C’est une artiste qui comprend que l’art ne doit pas être un tableau banal de plus mais quelque chose qui doit vous sortir les tripes, vous mettre à genoux, vous faire hurler, pleurer, aimer.
Car qu’est-ce qu’une vie sans amour ? Qu’est-ce qu’une vie passée à sentir des roses que l’on déteste ? Qu’est-ce qu’une vie passée dans les bras d’un homme que l’on aime pas ? Qu’est-ce qu’une vie passée dans l’ombre et rejetée dans la folie ?
La puissance du récit de Sarai Walker s’explique par la rage qui l’habite, une rage qui n’est pas brandit sans raison, une rage qu’elle arrive à mettre en forme au cours d’une histoire incroyable et vibrante d’émotions.

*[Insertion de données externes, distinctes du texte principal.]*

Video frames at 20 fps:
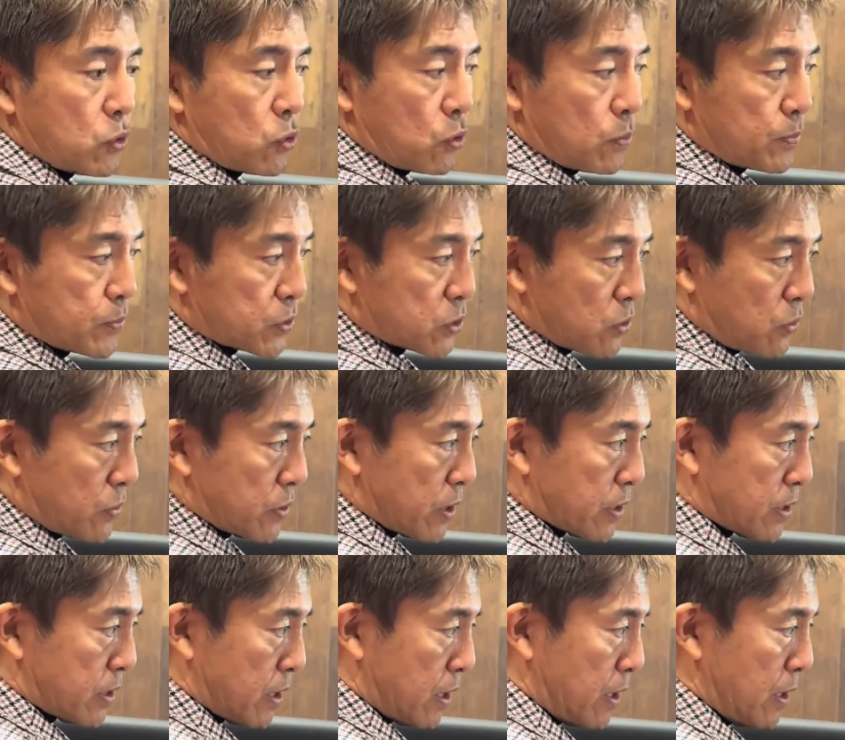オプションをで
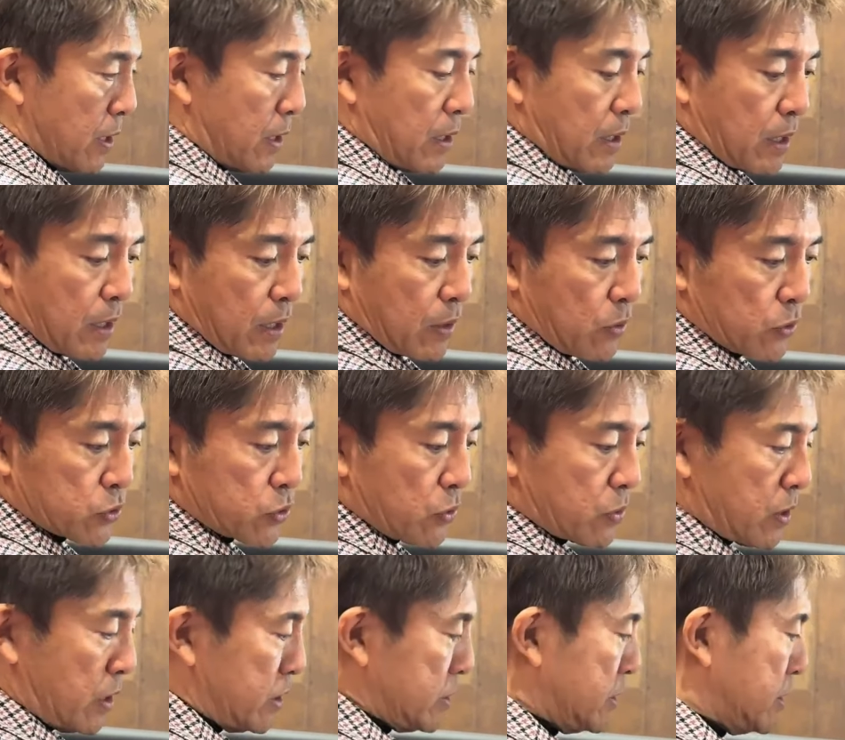すね、えー、ご
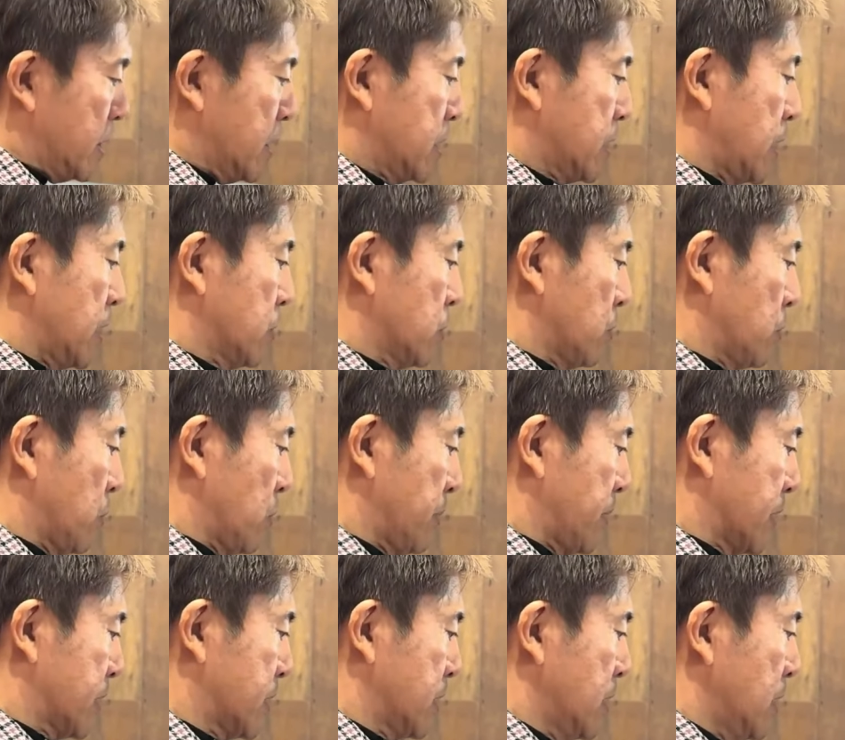紹介していきたいと思い
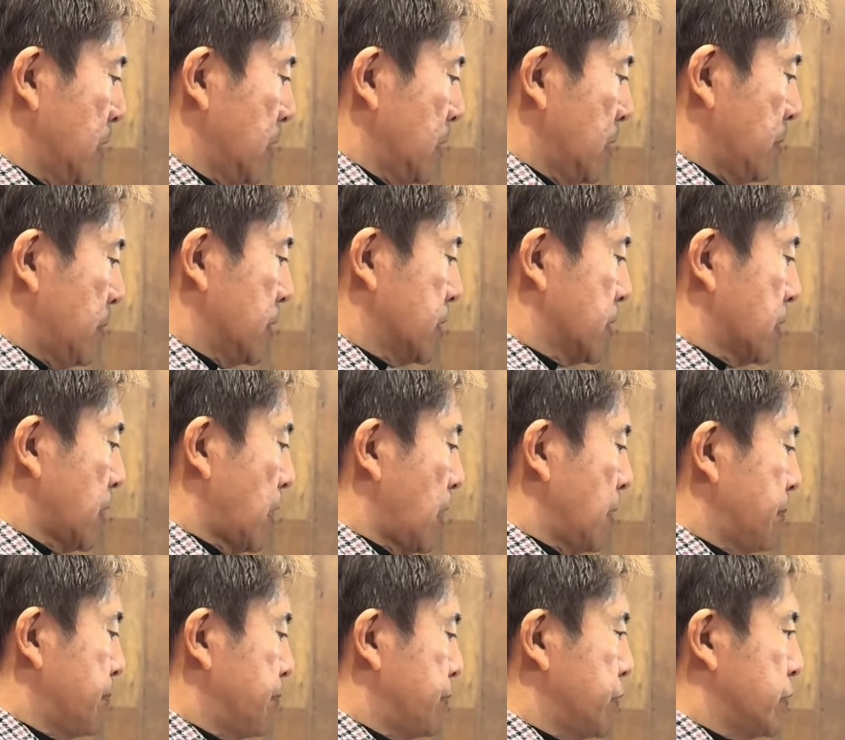ますまず
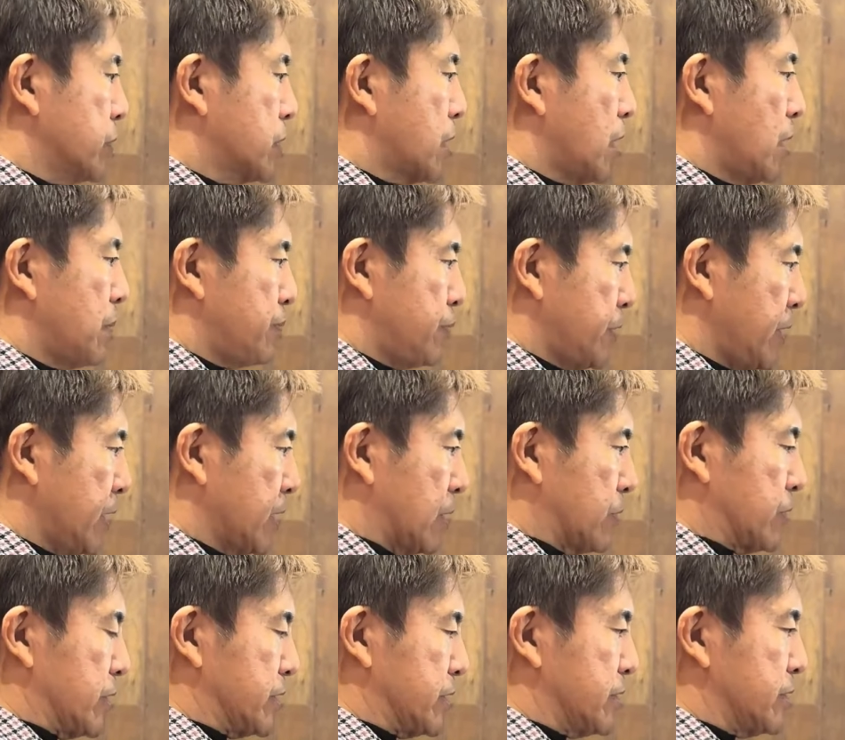Apple CarPlay が
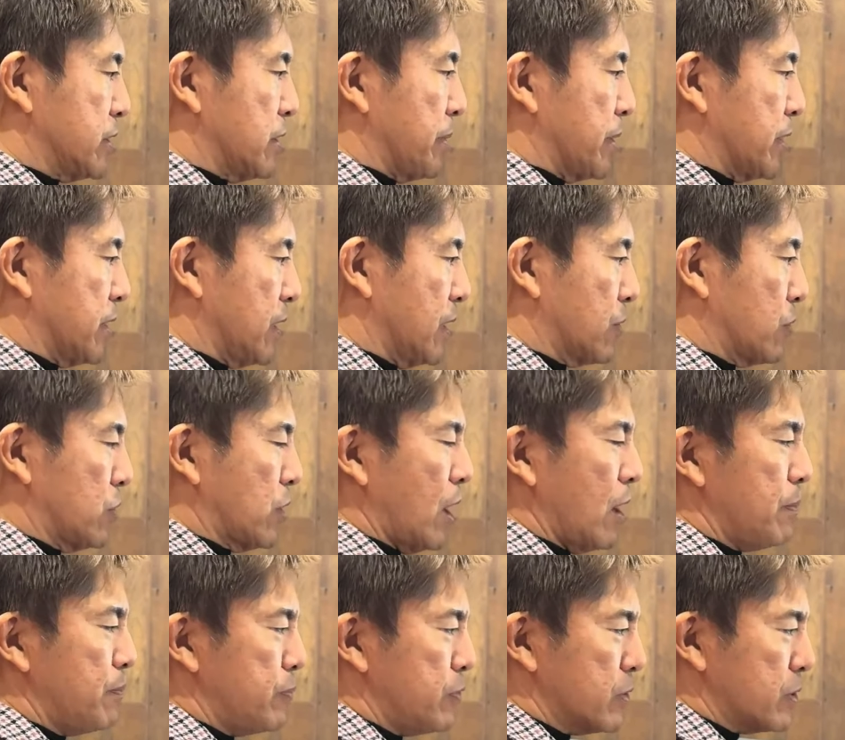これついてますねこの
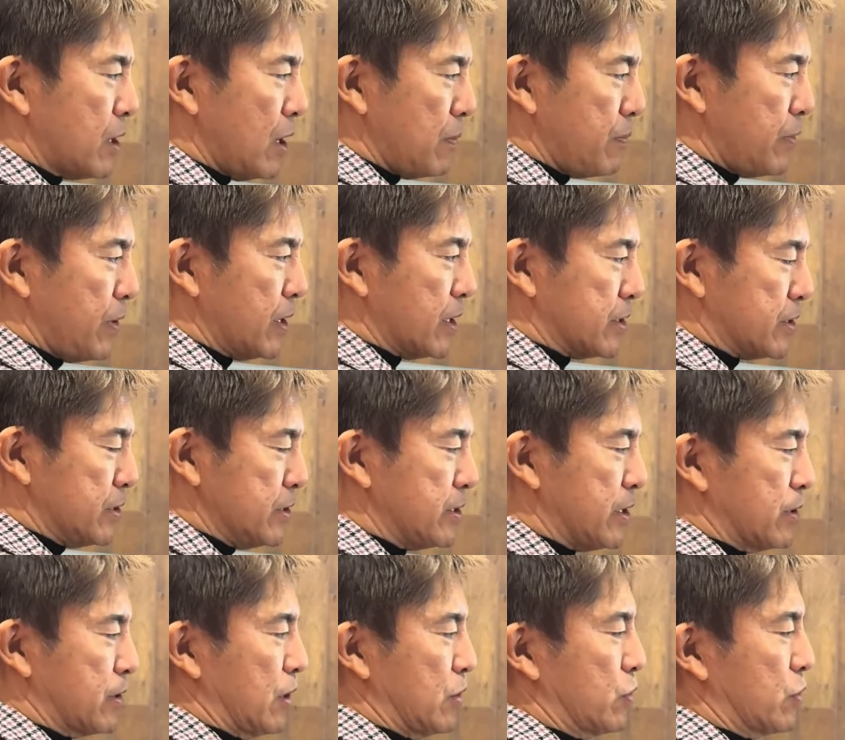Apple CarPlay がつい
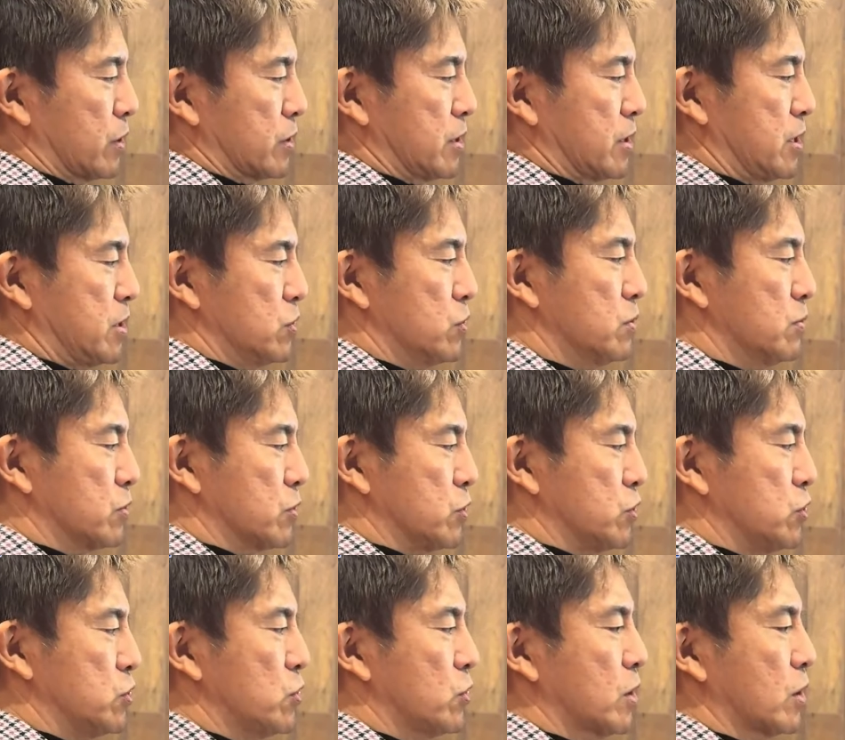てるかどうかって非常に僕
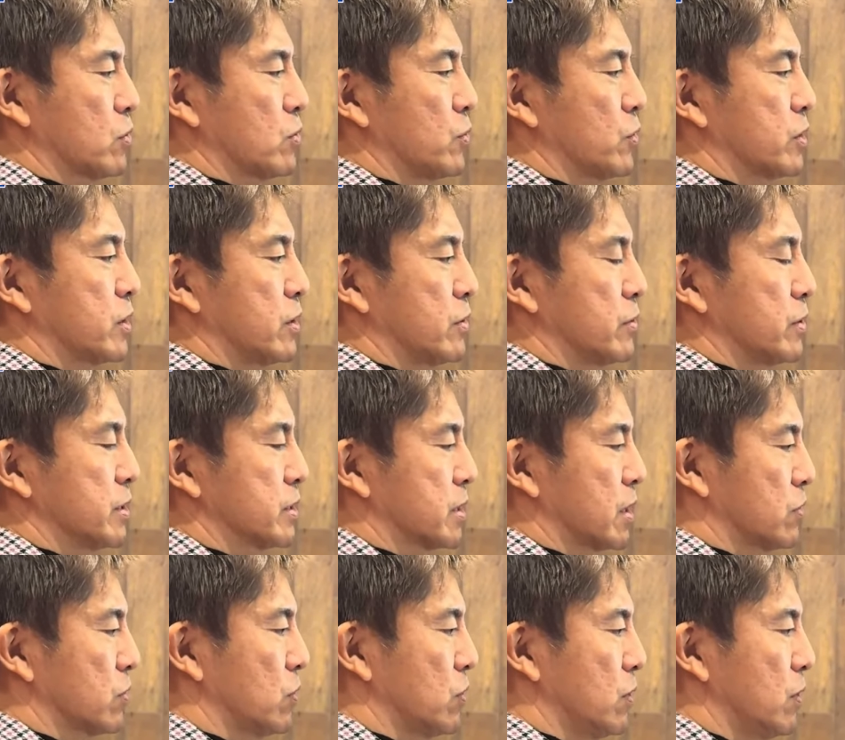重要だと思ってるんです
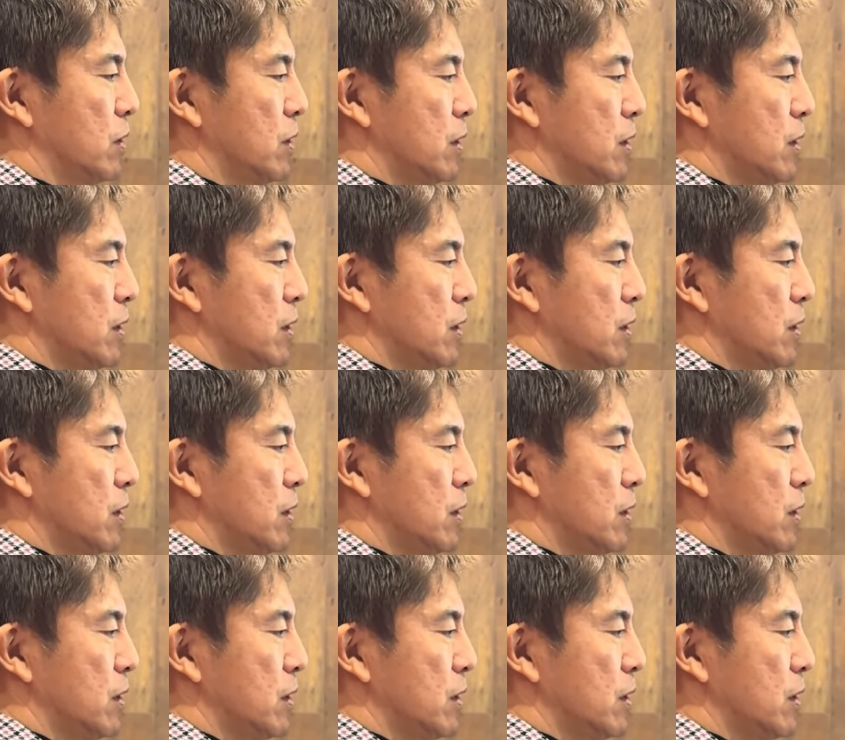けど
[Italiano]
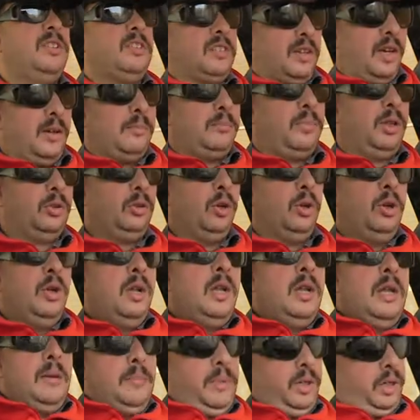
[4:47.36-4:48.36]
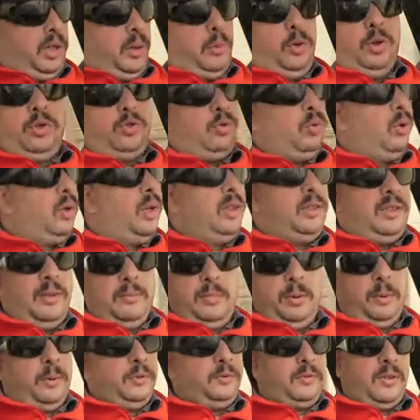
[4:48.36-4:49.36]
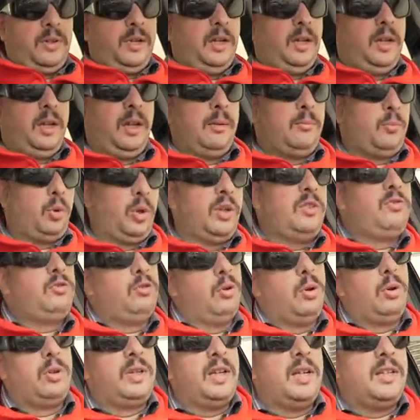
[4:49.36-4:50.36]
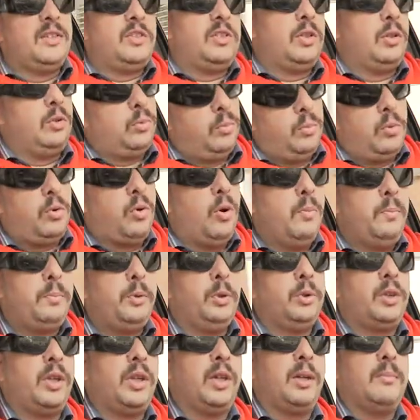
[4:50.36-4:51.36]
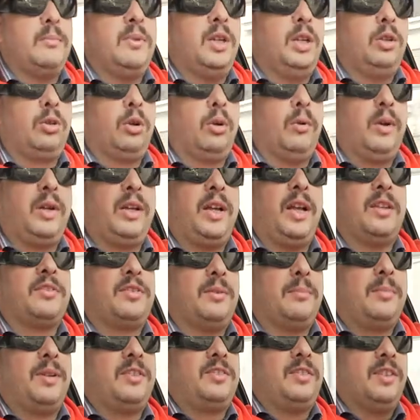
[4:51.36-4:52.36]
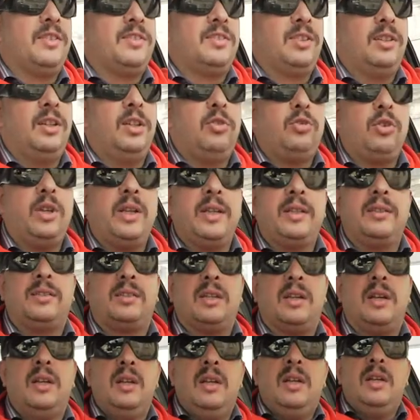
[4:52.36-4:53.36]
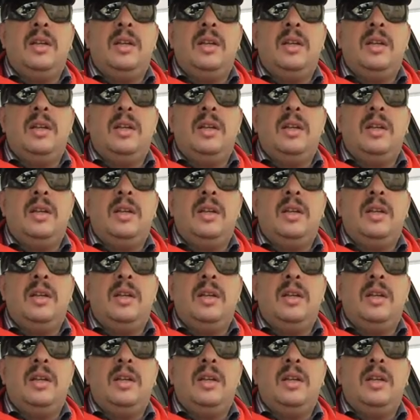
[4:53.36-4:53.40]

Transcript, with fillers: sabato, perché poi ci vuole il tempo per fare l'elaborazione, anzi il computer che mi ritrovo a casa è abbastanza decente.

Opposant la violence des hommes, de leurs guerres, de leurs fusils, de leurs bombes et les espoirs, la poésie, la beauté de ces jeunes femmes que l’on formate à devenir des épouses avant de les voir disparaître, littéralement.
On pourrait arguer que le roman n’est jamais aussi puissant que lorsqu’il cultive le doute entre le surnaturel et le réel, entre le fantôme au pied du lit et les pierres tombales du jardin. Mais ce qu’on retiendra surtout, c’est la toute puissance d’une narration d’une maîtrise implacable dans le suspense et dans sa façon de passer un message féministe radical en faisant revivre toutes ces sorcières du passé brûlées ou muselées qui préféraient simplement regarder le ciel.

Les voleurs d’innocence est un piège mortel pour le lecteur comme pour les sœurs Chapel, le genre d’œuvre qui vous retient quelque part entre le réel et l’irréel, hantant vos nuits pour longtemps une fois l’histoire terminée. Un chef d’œuvre.